Casiokid
The chord substitution you mention in harmony speak is known as a V7 to II substitution, and is the most common chord substitution in music. The two chords are very closely related, and substituting a II for V7 will nearly always sound good, depending on the overall chord sequence, arrangement etc. In fact many jazz players will almost never use the V7 chord regardless of what is written, always substituting it for a II chord. The main difference between how these two chords sound is going to be the bass note, in your case Ab versus F. But in your case you are actually playing a slash chord with an Eb bass in both, so in my opinion the difference harmonically between these two chords is a gnats eyelash, and I doubt most people would even notice it.
But you are saying it sounds 'muddy'. Not sure why that would happen because when you play a slash chord, the acpmnt driven by the style stays the same only the bass note changing.
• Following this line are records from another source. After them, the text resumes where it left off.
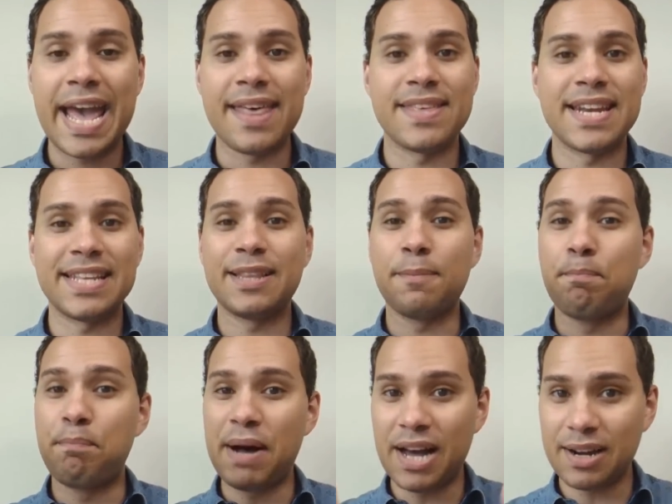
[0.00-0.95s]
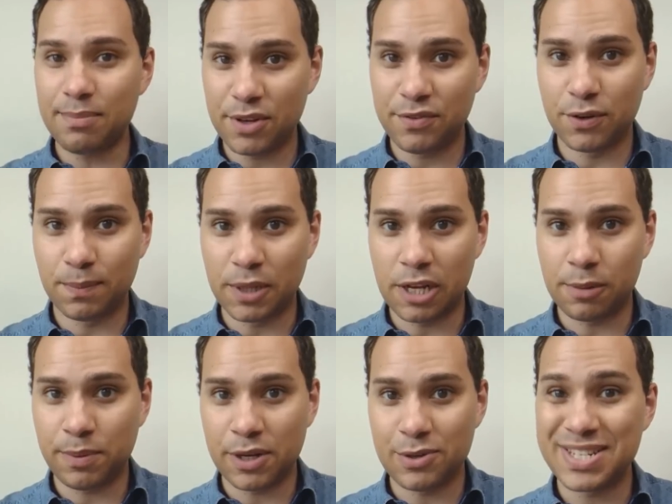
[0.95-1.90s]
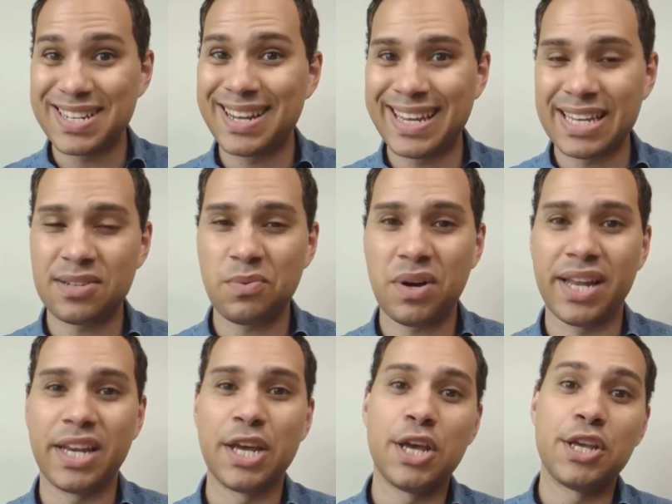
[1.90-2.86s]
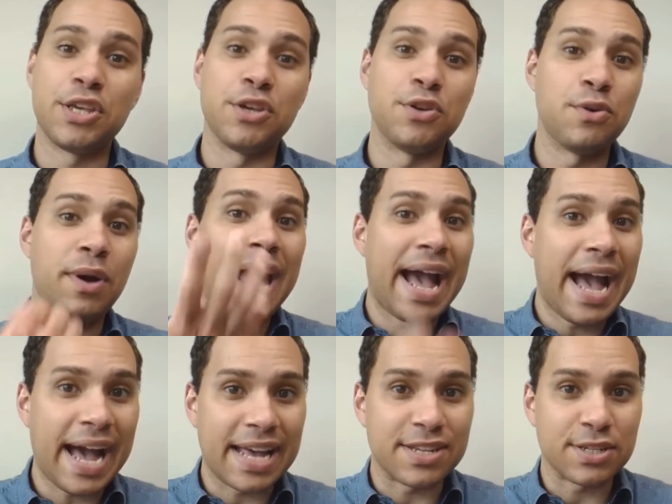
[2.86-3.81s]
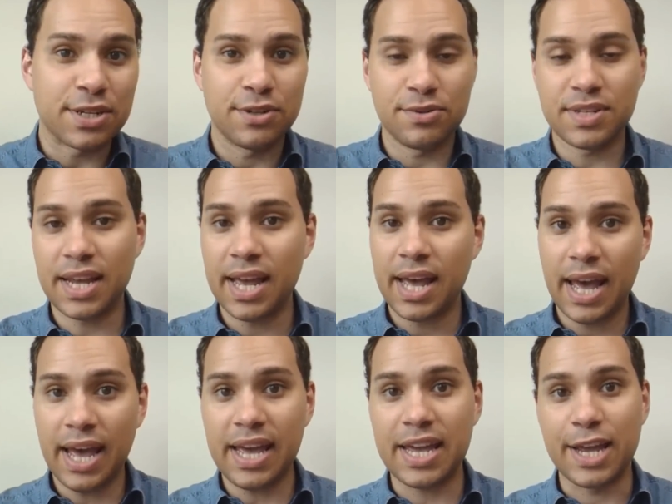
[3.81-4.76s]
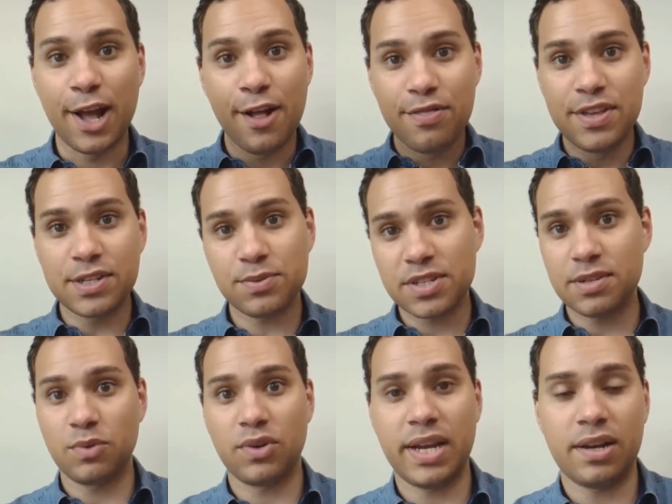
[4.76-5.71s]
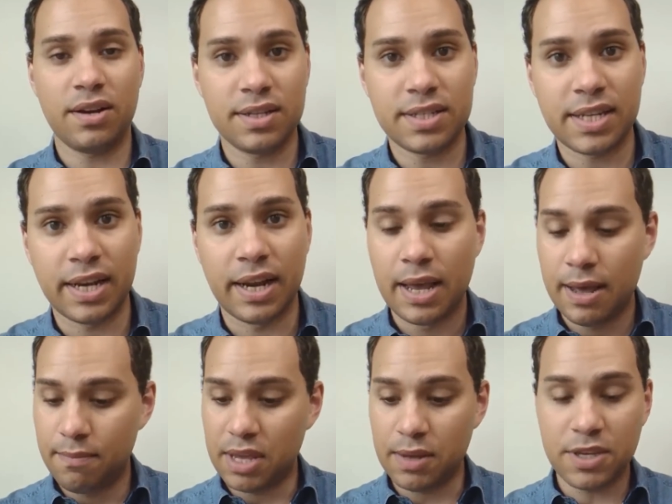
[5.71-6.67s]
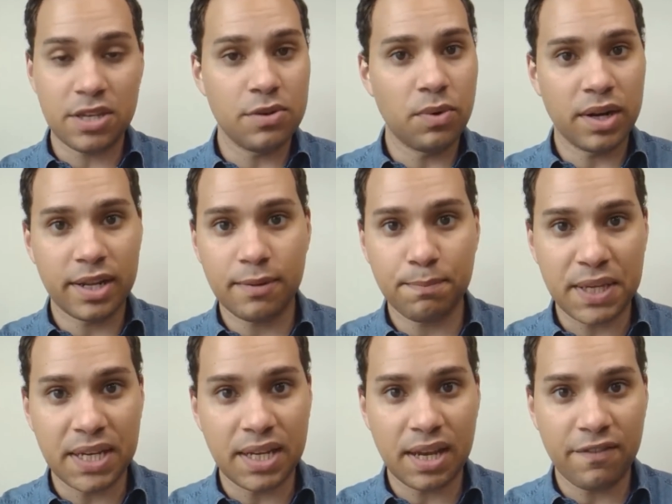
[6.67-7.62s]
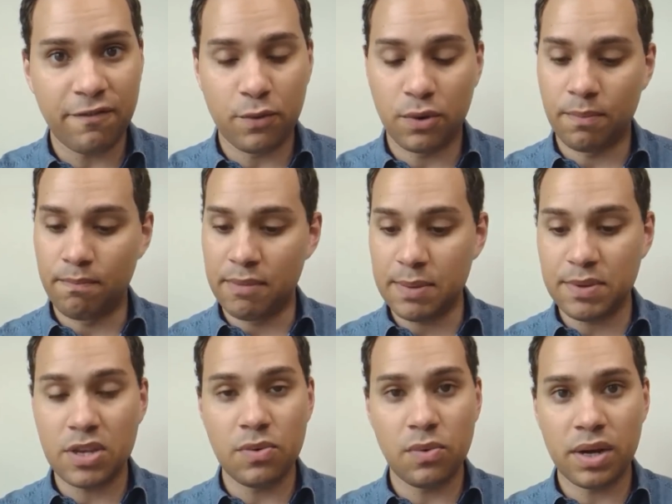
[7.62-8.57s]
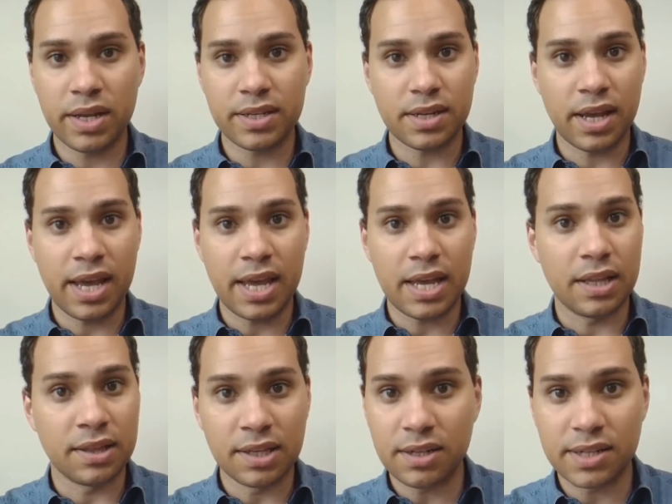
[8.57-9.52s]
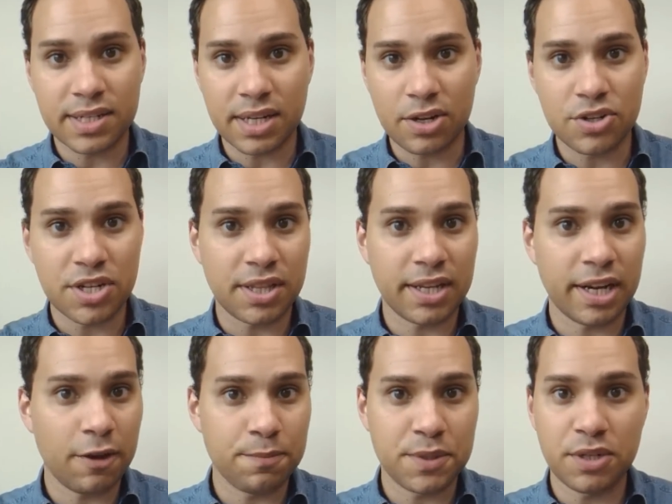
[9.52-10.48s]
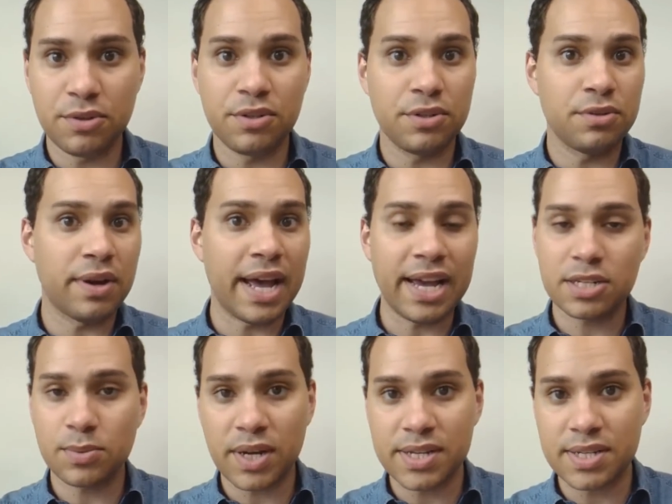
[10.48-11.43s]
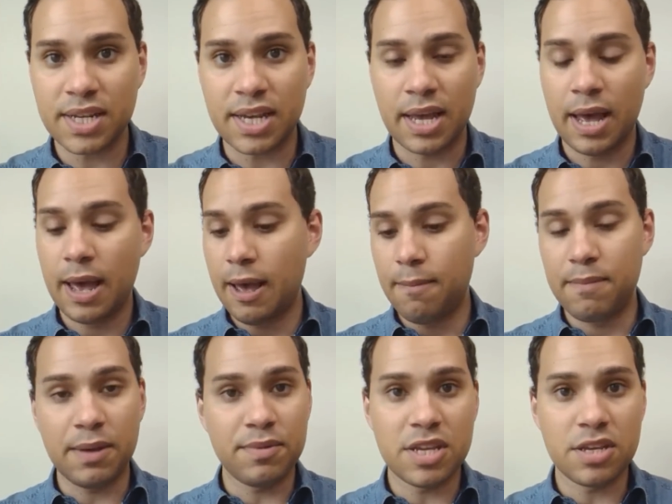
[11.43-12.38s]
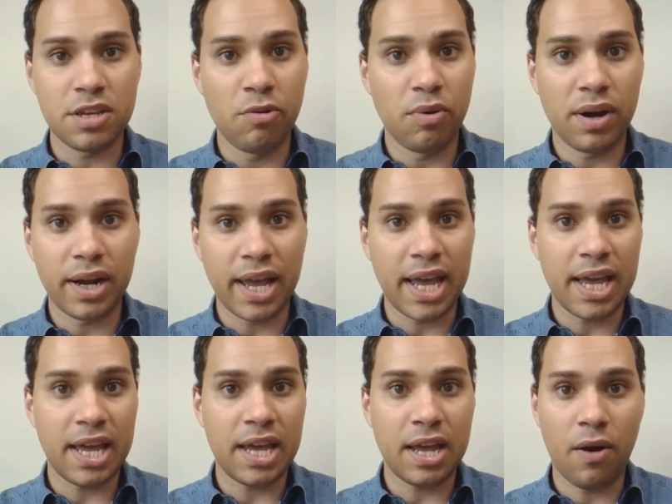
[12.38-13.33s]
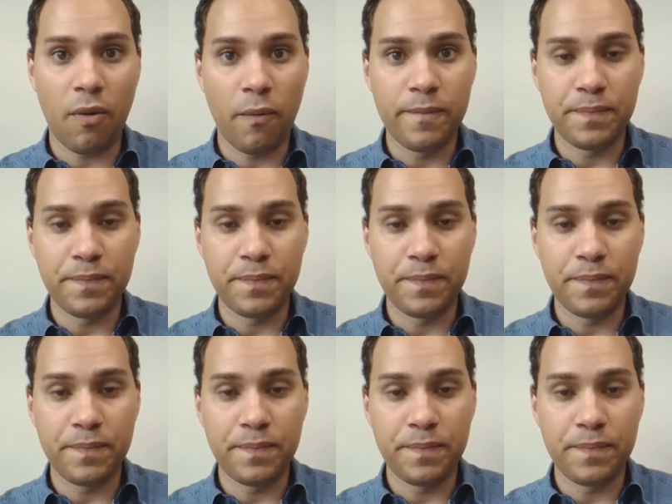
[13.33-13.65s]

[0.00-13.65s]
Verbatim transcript: And then at the bottom of your blog post, guess what? You ask. You say, hey, this was some great content. Maybe you want it in PDF form. Maybe you want a little Excel sheet that helps you do XYZ. Maybe you want a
So if it really does sound muddy that would be more to do with how the accompaniment was written in that style than the chord substitution. Another couple of possibilities is the way you are fingering it, maybe you are getting a different chord than you think. Or if you have a LH voice playing, the sound of those LH notes may be the cause, especially if you use one of the shortcut fingering methods.
Either way, you are right to be driven by what your ear tells you. Unless you are in a music exam, how it sounds is more important than technically correct.
People do often simplify chords for the arranger, but usually because they have difficulty with fingering the more complex chords, rather than the way it sounds.